Shares of Cisco Systems Inc. (Nasdaq: CSCO) hit a new eight-year high, vaulting $2.30 (8%) in morning trading to $29.23, on a combination of positive factors during last night’s quarterly earnings report.
A little while back I commented on the suprising strength in Cisco stock. Can the stock now break $30? Cisco shares have not been above $30 since 2007.
Last night after the market closed, the networking giant reported $11.9 billion in sales for the quarter (Q2 of its fiscal year 2015), beating many analyst estimates. Pro forma earnings per share were $0.53, exceeding analyst consensus of $0.51. The company is now calling for 3 to 5% annual revenue growth, and it expects pro forma EPS of $0.51 to $0.53 in the April quarter.
Another boost for the stock came as Cisco announced a higher dividend at $0.21/share quarterly, a $0.02/share (+11%) increase from the prior four quarters. The dividend was increased by the same amount in the third fiscal quarter of 2014.
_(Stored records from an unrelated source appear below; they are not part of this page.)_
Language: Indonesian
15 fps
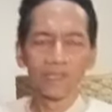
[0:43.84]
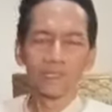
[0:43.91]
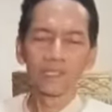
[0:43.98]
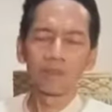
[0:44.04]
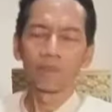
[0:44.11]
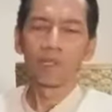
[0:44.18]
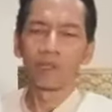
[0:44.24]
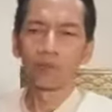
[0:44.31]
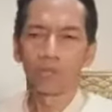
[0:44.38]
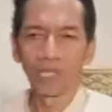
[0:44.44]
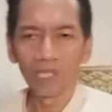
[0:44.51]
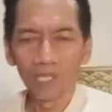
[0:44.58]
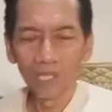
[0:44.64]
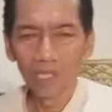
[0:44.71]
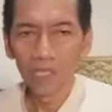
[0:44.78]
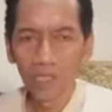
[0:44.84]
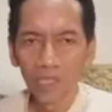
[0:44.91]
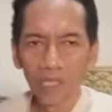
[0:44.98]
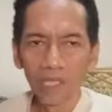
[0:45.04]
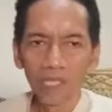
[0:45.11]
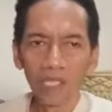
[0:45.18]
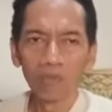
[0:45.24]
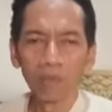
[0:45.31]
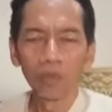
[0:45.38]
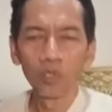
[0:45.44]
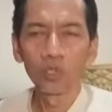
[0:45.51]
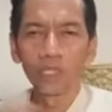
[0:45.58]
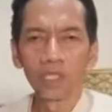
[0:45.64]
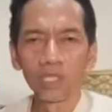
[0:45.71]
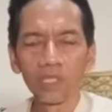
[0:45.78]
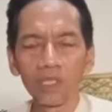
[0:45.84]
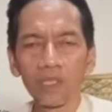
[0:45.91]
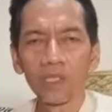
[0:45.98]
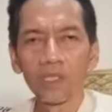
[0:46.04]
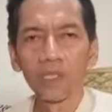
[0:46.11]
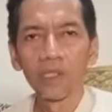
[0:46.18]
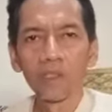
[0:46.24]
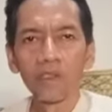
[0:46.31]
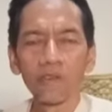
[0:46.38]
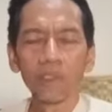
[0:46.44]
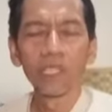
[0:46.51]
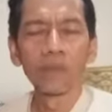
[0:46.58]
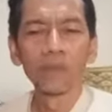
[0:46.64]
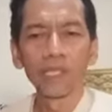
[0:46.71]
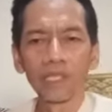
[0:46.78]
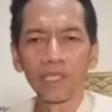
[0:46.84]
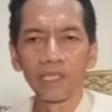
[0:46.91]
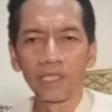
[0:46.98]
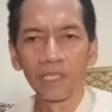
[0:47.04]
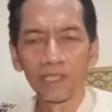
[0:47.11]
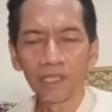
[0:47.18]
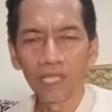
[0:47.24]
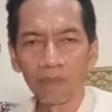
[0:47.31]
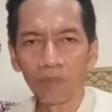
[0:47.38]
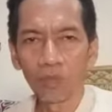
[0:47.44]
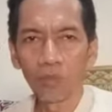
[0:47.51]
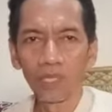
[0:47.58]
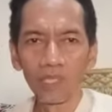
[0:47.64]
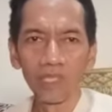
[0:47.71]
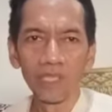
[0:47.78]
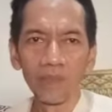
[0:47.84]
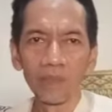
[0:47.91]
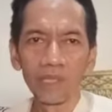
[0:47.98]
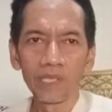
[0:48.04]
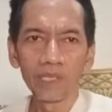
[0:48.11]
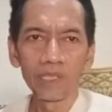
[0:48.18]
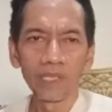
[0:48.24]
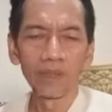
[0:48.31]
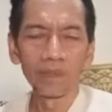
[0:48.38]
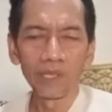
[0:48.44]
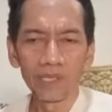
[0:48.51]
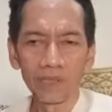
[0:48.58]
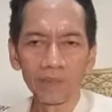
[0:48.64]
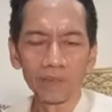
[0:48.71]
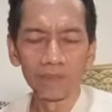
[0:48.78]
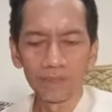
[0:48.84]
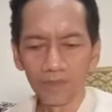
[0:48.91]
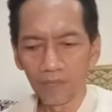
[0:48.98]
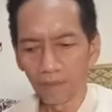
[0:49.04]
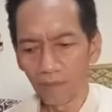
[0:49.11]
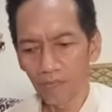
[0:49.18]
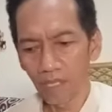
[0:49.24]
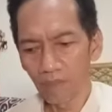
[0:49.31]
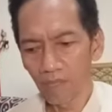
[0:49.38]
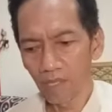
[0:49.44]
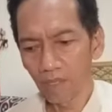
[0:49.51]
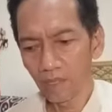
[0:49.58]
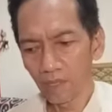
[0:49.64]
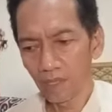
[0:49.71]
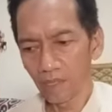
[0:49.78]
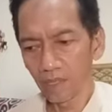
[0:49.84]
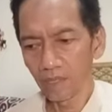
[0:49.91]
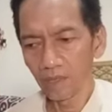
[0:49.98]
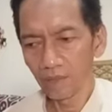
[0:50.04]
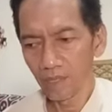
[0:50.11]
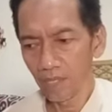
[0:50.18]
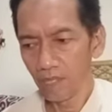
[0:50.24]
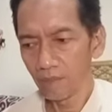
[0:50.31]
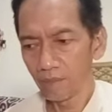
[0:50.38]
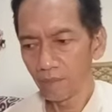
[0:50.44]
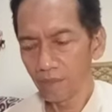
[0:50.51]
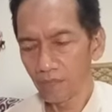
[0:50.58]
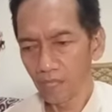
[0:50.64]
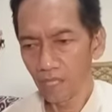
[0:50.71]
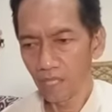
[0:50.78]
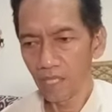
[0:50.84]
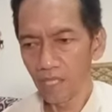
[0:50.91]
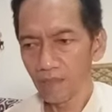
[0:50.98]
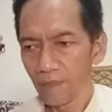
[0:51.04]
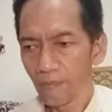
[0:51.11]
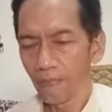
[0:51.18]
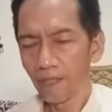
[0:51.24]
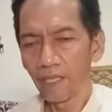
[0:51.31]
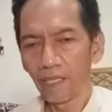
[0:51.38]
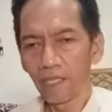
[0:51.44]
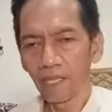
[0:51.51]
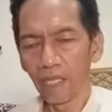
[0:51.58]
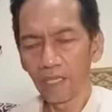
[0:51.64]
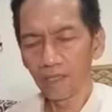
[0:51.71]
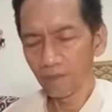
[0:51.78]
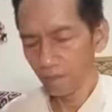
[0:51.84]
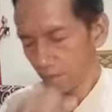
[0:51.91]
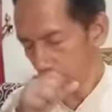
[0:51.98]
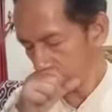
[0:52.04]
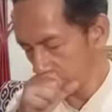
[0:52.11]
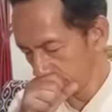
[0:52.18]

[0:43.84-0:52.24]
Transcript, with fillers: spiritual emotional freedom teknik ya, cara mengobati fisik dan fisik ya pertama kita tadi udah pasrah ikhlas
Producing more money always helps a stock. Cisco has gradually struck a more shareholder-friendly tone, perhaps watching what’s happened at places like Juniper Networks (Nasdaq: JNPR), which last year came under pressure from investor activists to return more cash. Cisco is now returning more cash to shareholders. After generating $2.62 billion in free cash flow in the quarter, it returned $2.18B to shareholders in the quarter — $1.21B via share buybacks and $974 million in dividend payments. The company now holds $32.5 billion in net cash.
Cisco executives cited a number of positive economic and technological growth factors. First of all, business in the United States was reported as strong, and spending in Europe was not as weak as feared. Cisco had strong growth in its switching segment and Nexus datacenter gear. It reported that growth in the Nexus platforms was up 11% year-over-year (y/y) and datacenter was up 40% y/y, representing 7% of overall sales.
The outlook for the coming year was the most bullish in a while, as analysts appeared surprised by the strength in Cisco’s forward guidance and bookings. Total product orders for the quarter were up 5% y/y compared to up 1% for each of the three prior quarters.
More importantly, the order rate approved across all geographical segments and verticals, including the U.S., EMEA, and Emerging Markets regions and in the Global Enterprise, Commercial, and Service Provider verticals. Cisco’s business over the past couple of years has been weighed down by weakness in the emerging markets and service provider segments.
That doesn’t mean it’s all gravy. Wall Street analysts still had some nits to pick. On the weak side, some analysts pointed to gross margins that came in about 1% below estimates (62% vs. 63%) and stagnation in the enterprise segment. However, with many networks and applications moving to the cloud, it should not be surprising that enterprise networking is weak and datacenter networking is strong.
Michael Genovese, analyst and Managing Director with MKM Partners, wrote in a research note this morning that it was a good quarter but not enough for him to change his rating on Cisco from Neutral. The reason? His fear of the impact that Software Defined Networking (SDN) and Network Functions Virtualization (NFV) might have on Cisco’s business.
“We are concerned because large U.S. Enterprise customers are in the vanguard of SDN/NFV adoption and the issue could be structural/secular,” said Genovese, referring to the weak enterprise sales. “On a related note, it is the U.S. Enterprise vertical where tough new competitors like Arista Networks have the most traction.”